**EXERCISE DETAILS**.
Although the entries contain pictures, copy only their text, exactly as written.

Stored items:
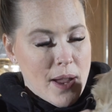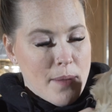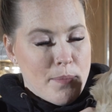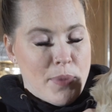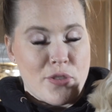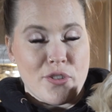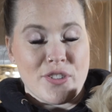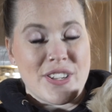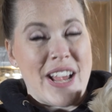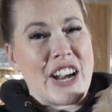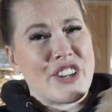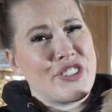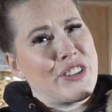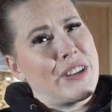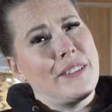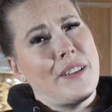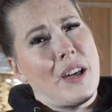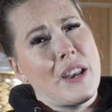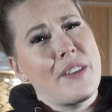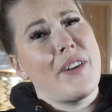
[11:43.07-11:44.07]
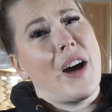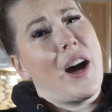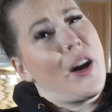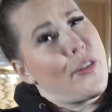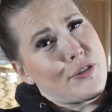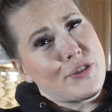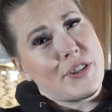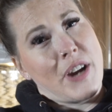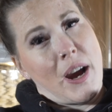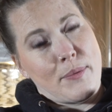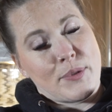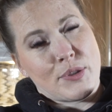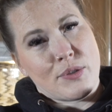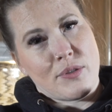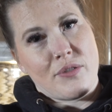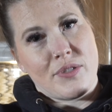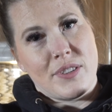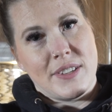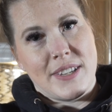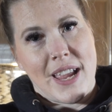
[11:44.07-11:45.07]
but there's actually a lot of other times
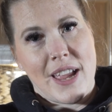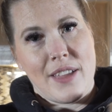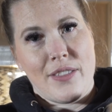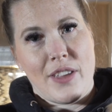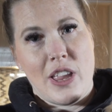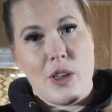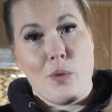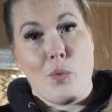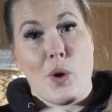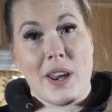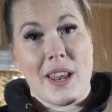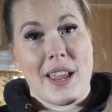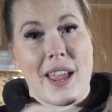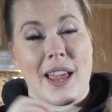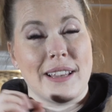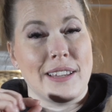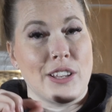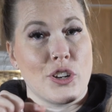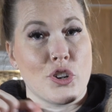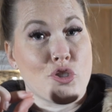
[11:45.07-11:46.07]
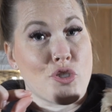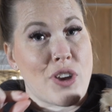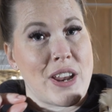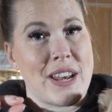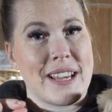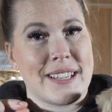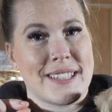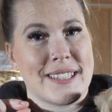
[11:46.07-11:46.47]
throughout the day that you want to get little training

**ANSWER BELOW**.
[11:43.07-11:44.07]
[11:44.07-11:45.07]
but there's actually a lot of other times
[11:45.07-11:46.07]
[11:46.07-11:46.47]
throughout the day that you want to get little training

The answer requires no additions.